» **Try it**:
Set down exact lines only, from the line with "[14:39.63-14:40.63]" through the last line of the material below, with every picture left out.

» **Records**:
#####
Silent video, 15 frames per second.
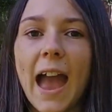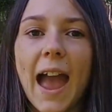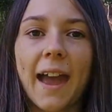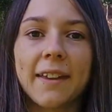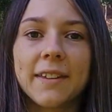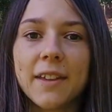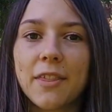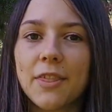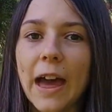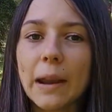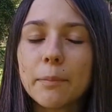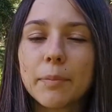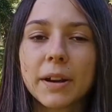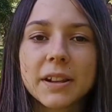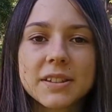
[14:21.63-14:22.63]
And that
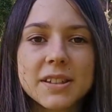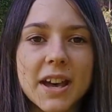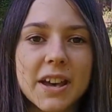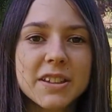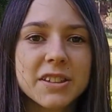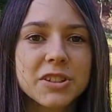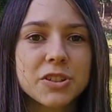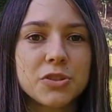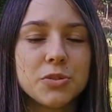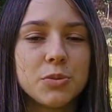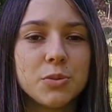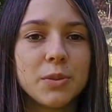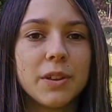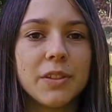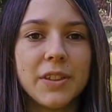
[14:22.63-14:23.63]
brings us
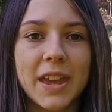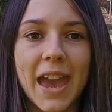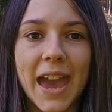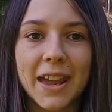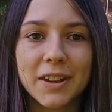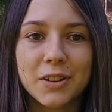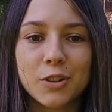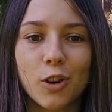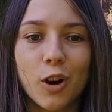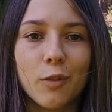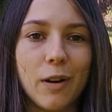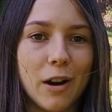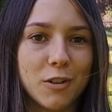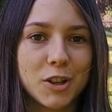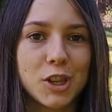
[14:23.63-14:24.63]
to the end
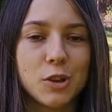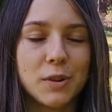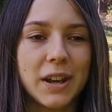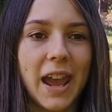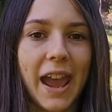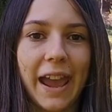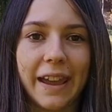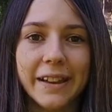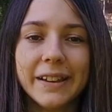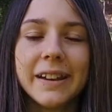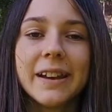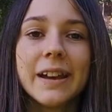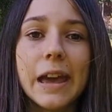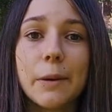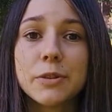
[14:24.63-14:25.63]
of our Q&A.
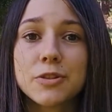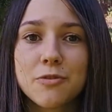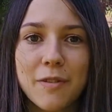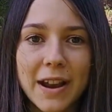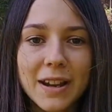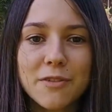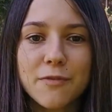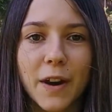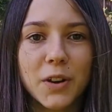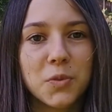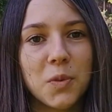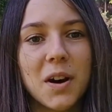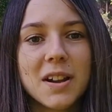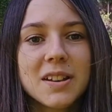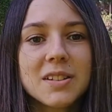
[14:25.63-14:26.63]
It was a really
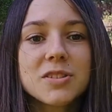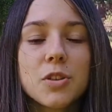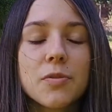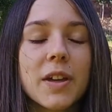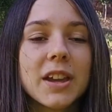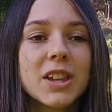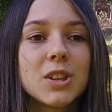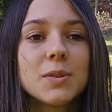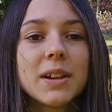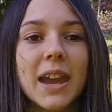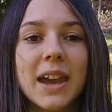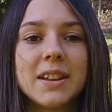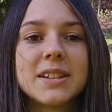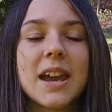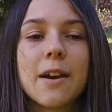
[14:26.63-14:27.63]
fun one, so thank you
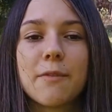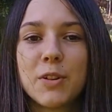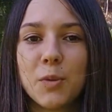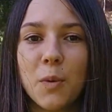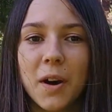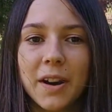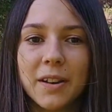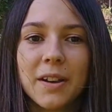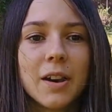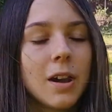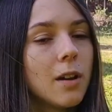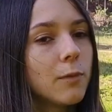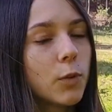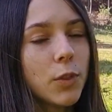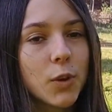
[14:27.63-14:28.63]
again to everyone
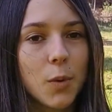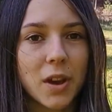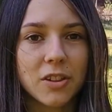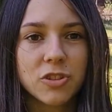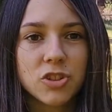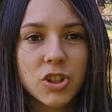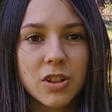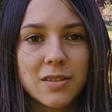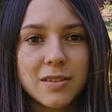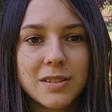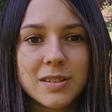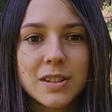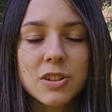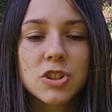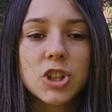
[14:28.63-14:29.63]
for the
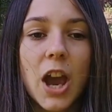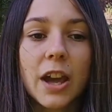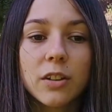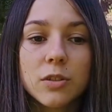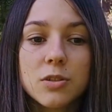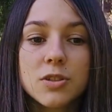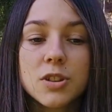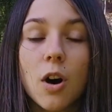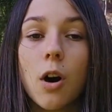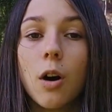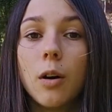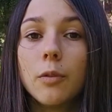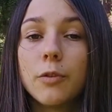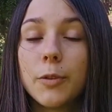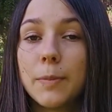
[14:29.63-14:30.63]
questions. Channels
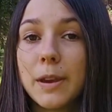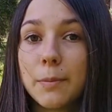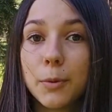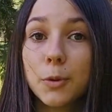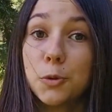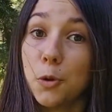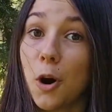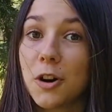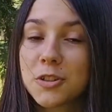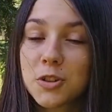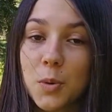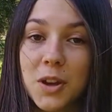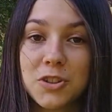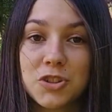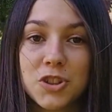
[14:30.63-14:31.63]
of the people who asked
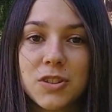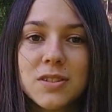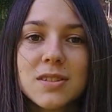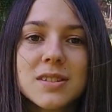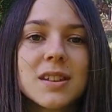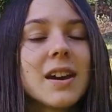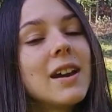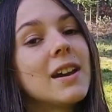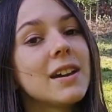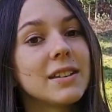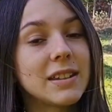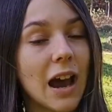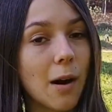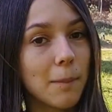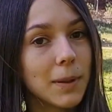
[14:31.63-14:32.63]
questions
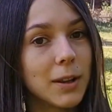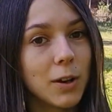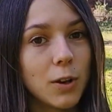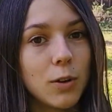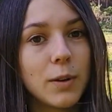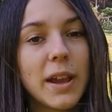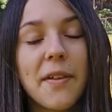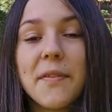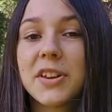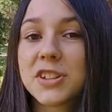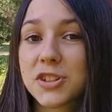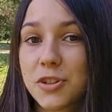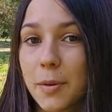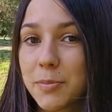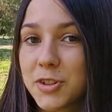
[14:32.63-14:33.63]
down below in the
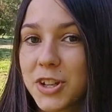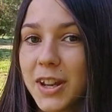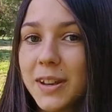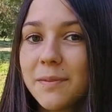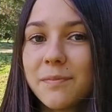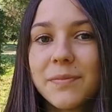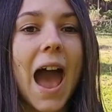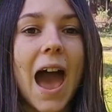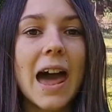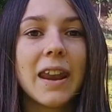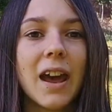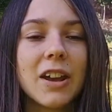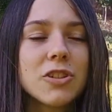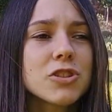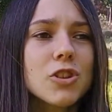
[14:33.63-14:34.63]
description.
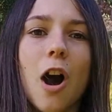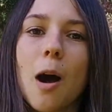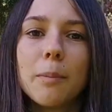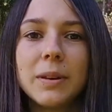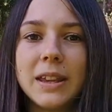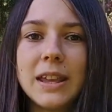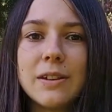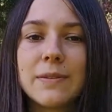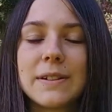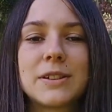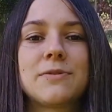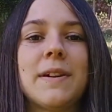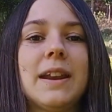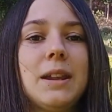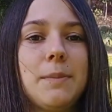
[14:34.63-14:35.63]
And I just can't believe
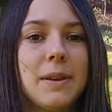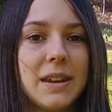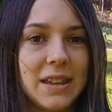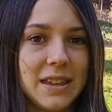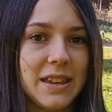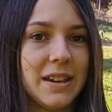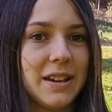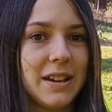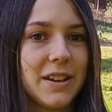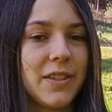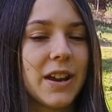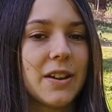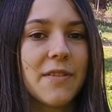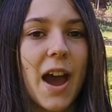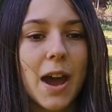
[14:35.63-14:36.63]
it's already been a year
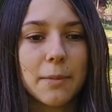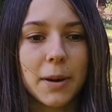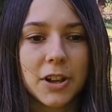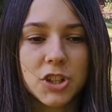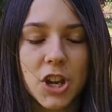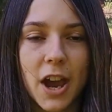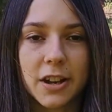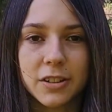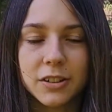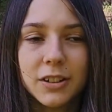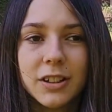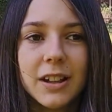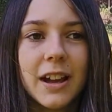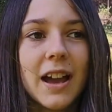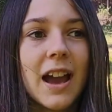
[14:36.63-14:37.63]
that I've had my
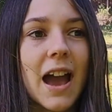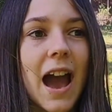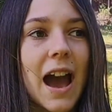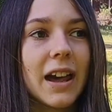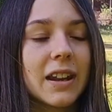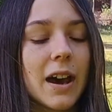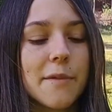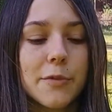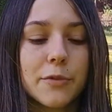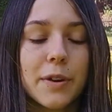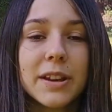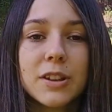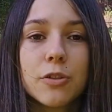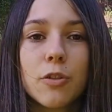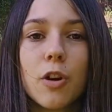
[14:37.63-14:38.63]
channel, and I've
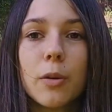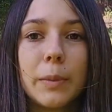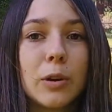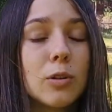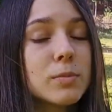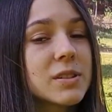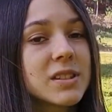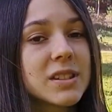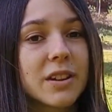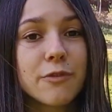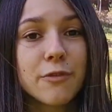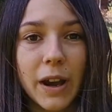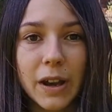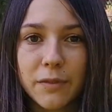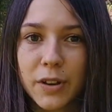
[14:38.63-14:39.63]
already grown. We almost had
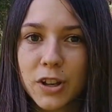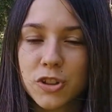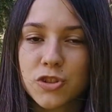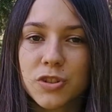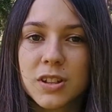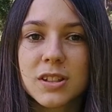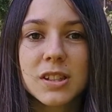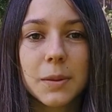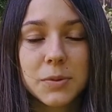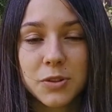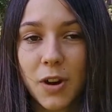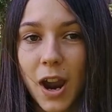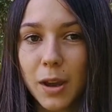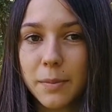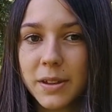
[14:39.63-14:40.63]
500
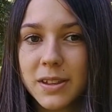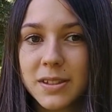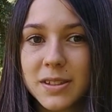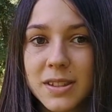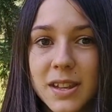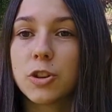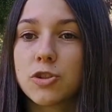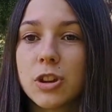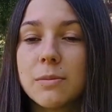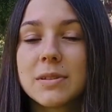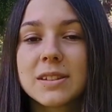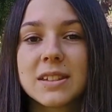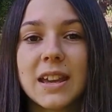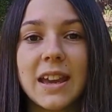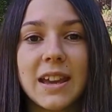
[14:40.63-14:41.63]
subscribers. My dream
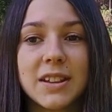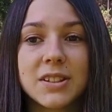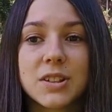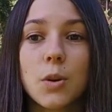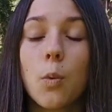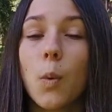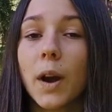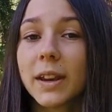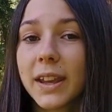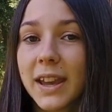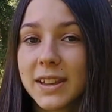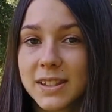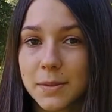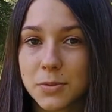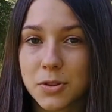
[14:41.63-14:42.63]
is to hit
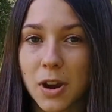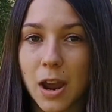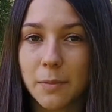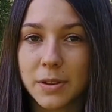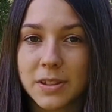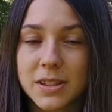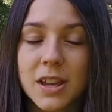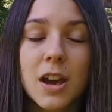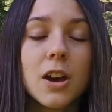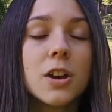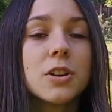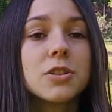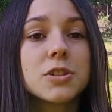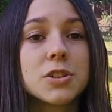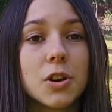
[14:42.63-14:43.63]
1K subscribers.
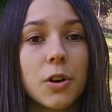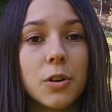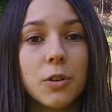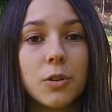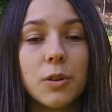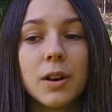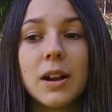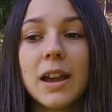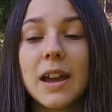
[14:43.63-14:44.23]
So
#####
» **Your solution**:
[14:39.63-14:40.63]
500
[14:40.63-14:41.63]
subscribers. My dream
[14:41.63-14:42.63]
is to hit
[14:42.63-14:43.63]
1K subscribers.
[14:43.63-14:44.23]
So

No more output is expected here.